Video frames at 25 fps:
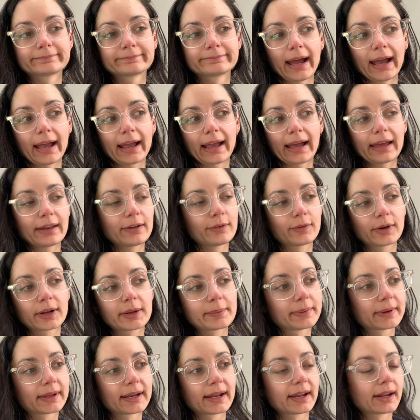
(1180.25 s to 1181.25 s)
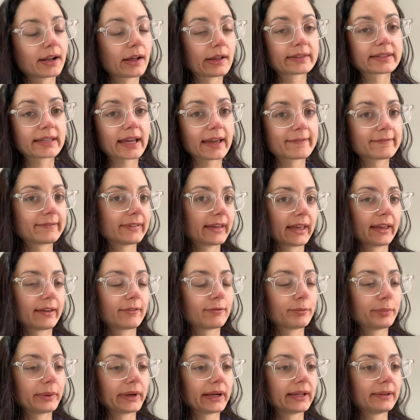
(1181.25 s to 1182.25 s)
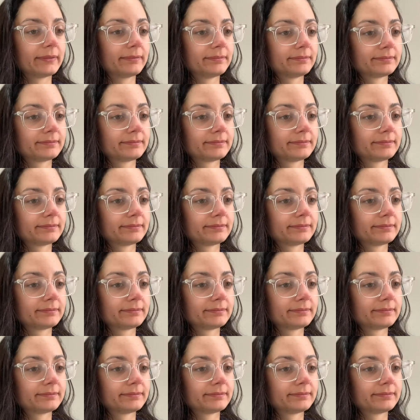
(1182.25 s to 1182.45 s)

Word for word: I kind of want to put it an all-time fave but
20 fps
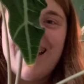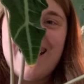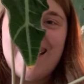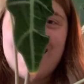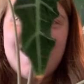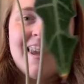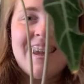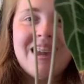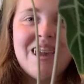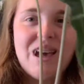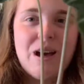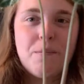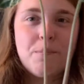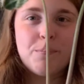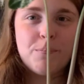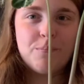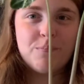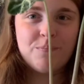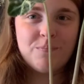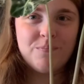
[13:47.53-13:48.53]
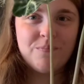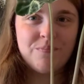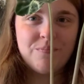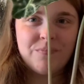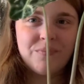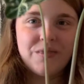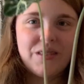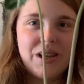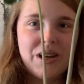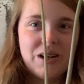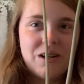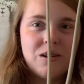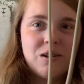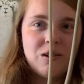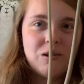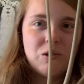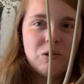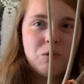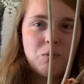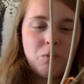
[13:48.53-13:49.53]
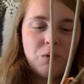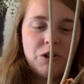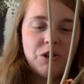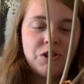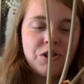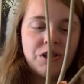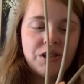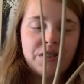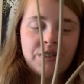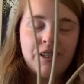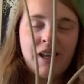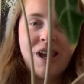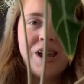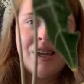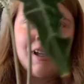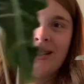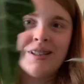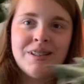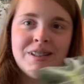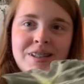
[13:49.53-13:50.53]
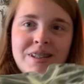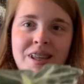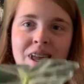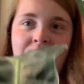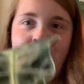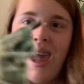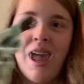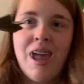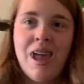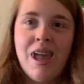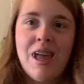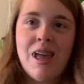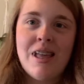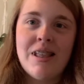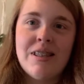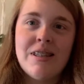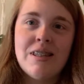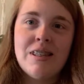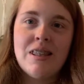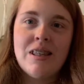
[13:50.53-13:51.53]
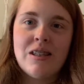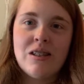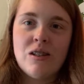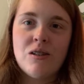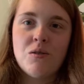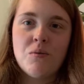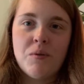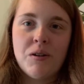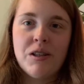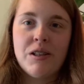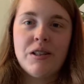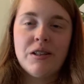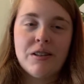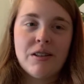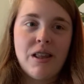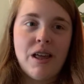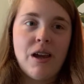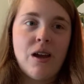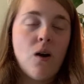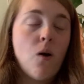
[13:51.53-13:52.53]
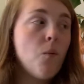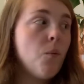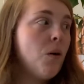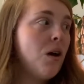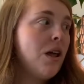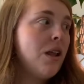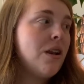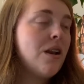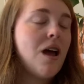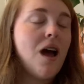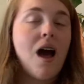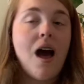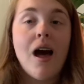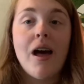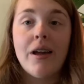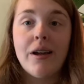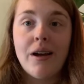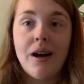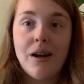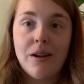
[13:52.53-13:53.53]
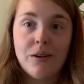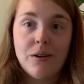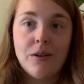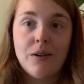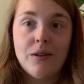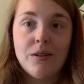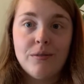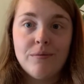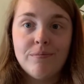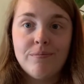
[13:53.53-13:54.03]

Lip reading: Yep, there's where she stands, and this is what it looked like when I got her.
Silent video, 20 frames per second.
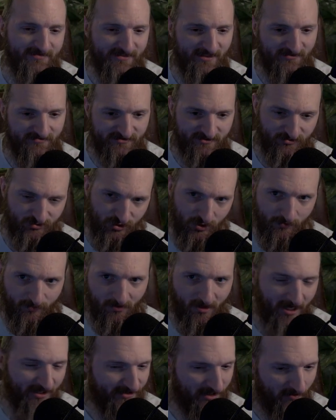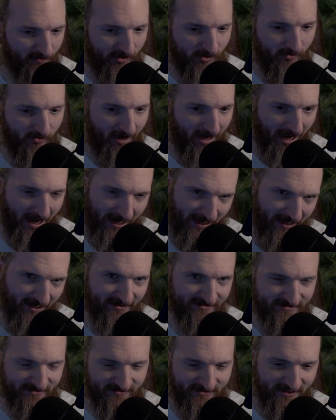is you play
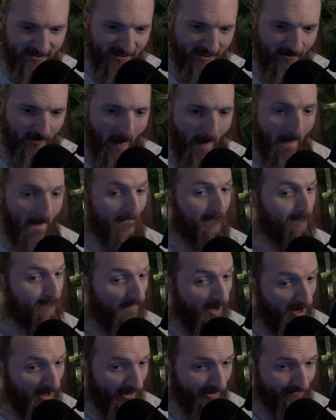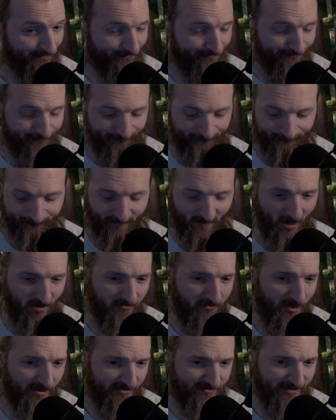WASD, but a
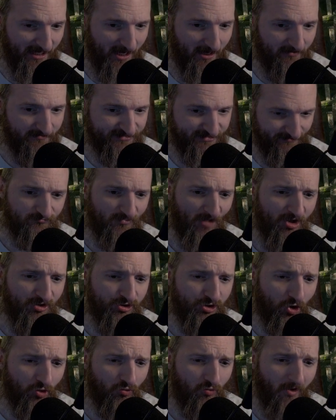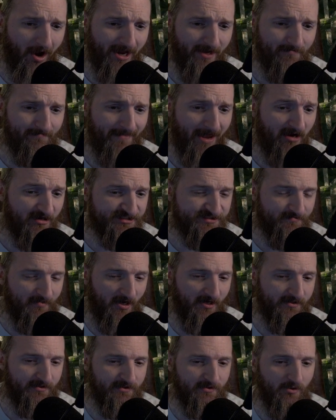lot of times your right mouse
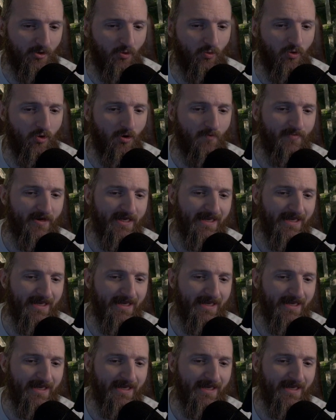button will be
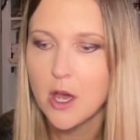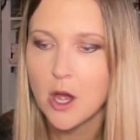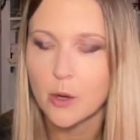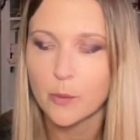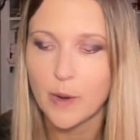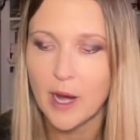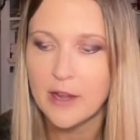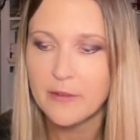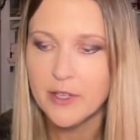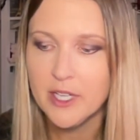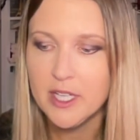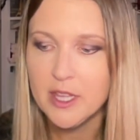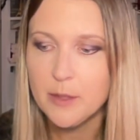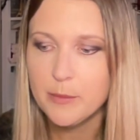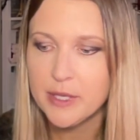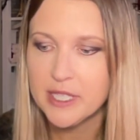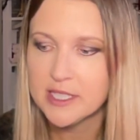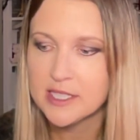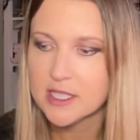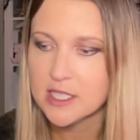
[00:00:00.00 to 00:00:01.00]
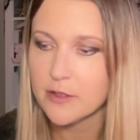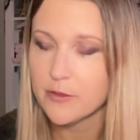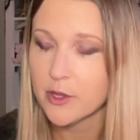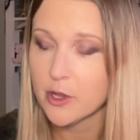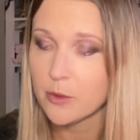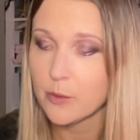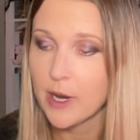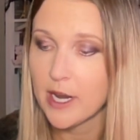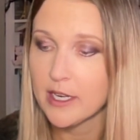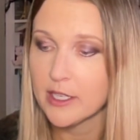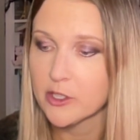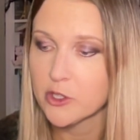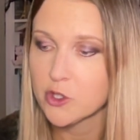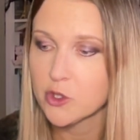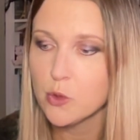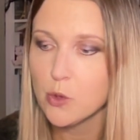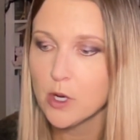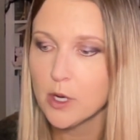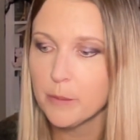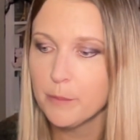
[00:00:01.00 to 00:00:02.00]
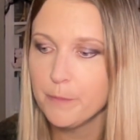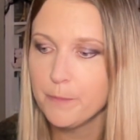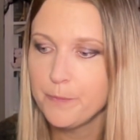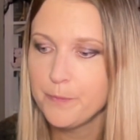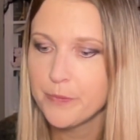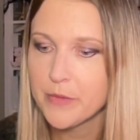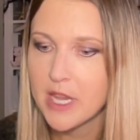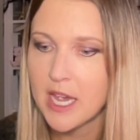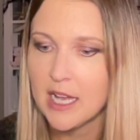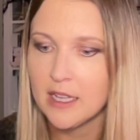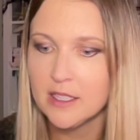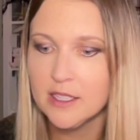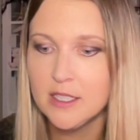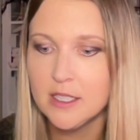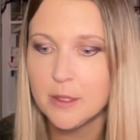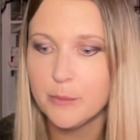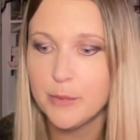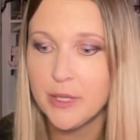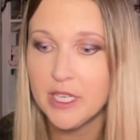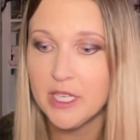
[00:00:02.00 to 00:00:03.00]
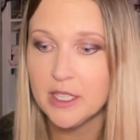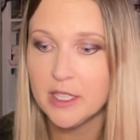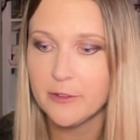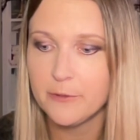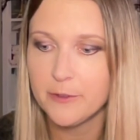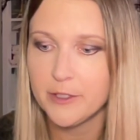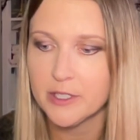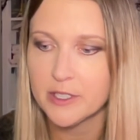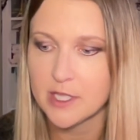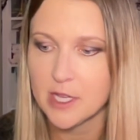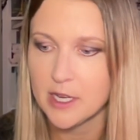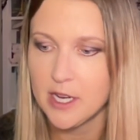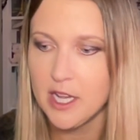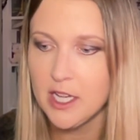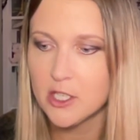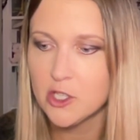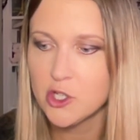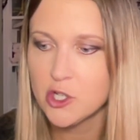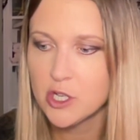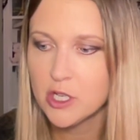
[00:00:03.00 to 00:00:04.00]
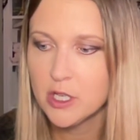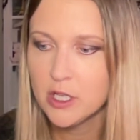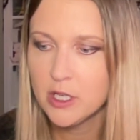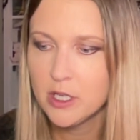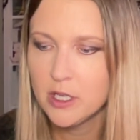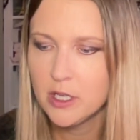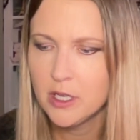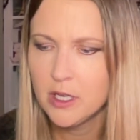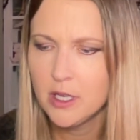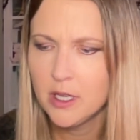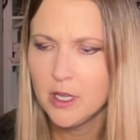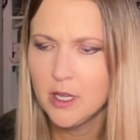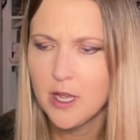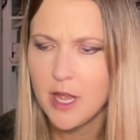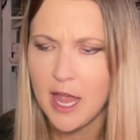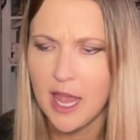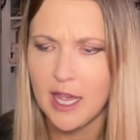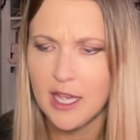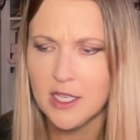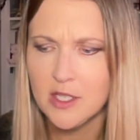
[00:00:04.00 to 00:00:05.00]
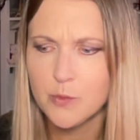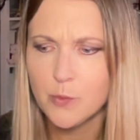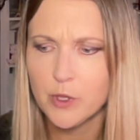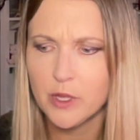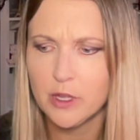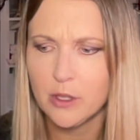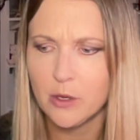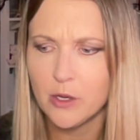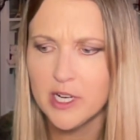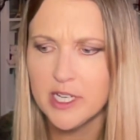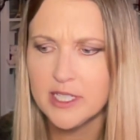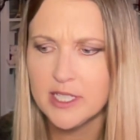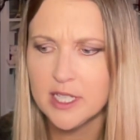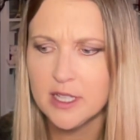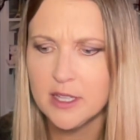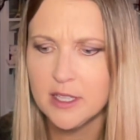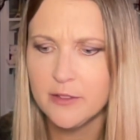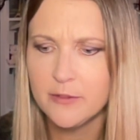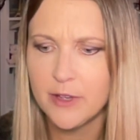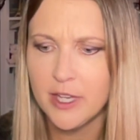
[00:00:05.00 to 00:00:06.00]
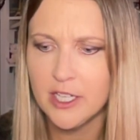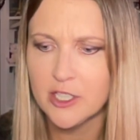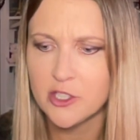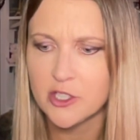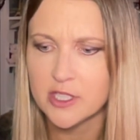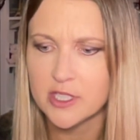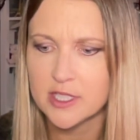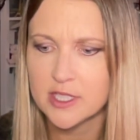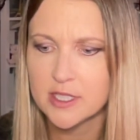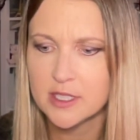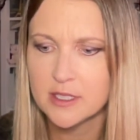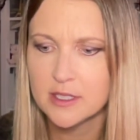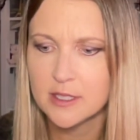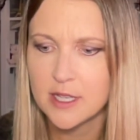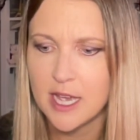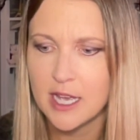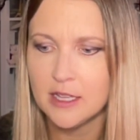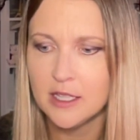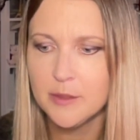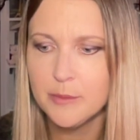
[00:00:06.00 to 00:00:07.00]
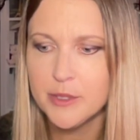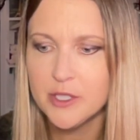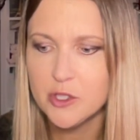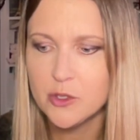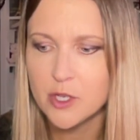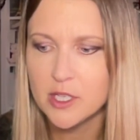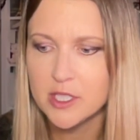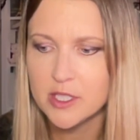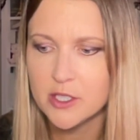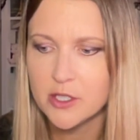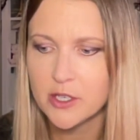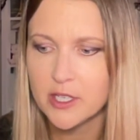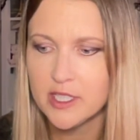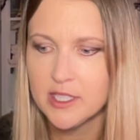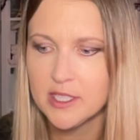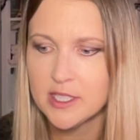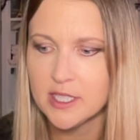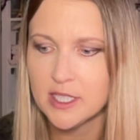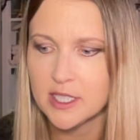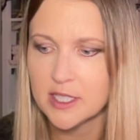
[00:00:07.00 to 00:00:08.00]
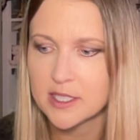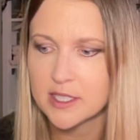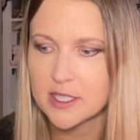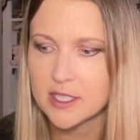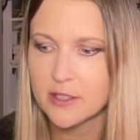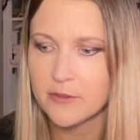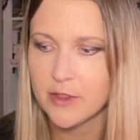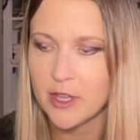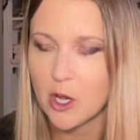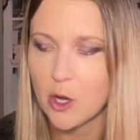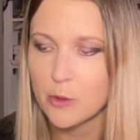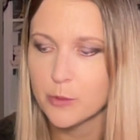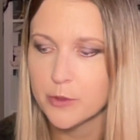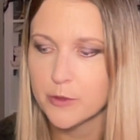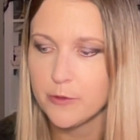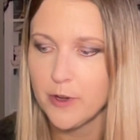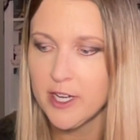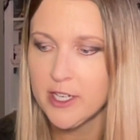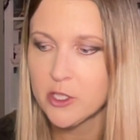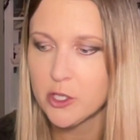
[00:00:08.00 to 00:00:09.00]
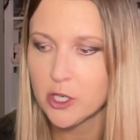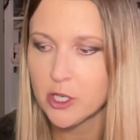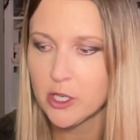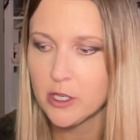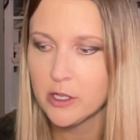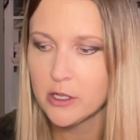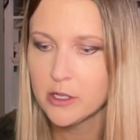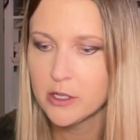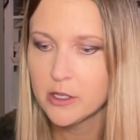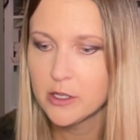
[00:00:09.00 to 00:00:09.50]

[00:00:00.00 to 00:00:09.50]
Arriving in the midst of a threatening storm, Ellen immediately feels on edge. And when Lori suddenly vanishes, Ellen must trust her instincts if they hope to find her.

Directions: Starting with the first line of the data, transcribe every line exactly through the one containing "Lip reading: Yep, there's". No pictures go in.

Written solution:
Video frames at 25 fps:
(1180.25 s to 1181.25 s)
(1181.25 s to 1182.25 s)
(1182.25 s to 1182.45 s)

Word for word: I kind of want to put it an all-time fave but
20 fps
[13:47.53-13:48.53]
[13:48.53-13:49.53]
[13:49.53-13:50.53]
[13:50.53-13:51.53]
[13:51.53-13:52.53]
[13:52.53-13:53.53]
[13:53.53-13:54.03]

Lip reading: Yep, there's where she stands, and this is what it looked like when I got her.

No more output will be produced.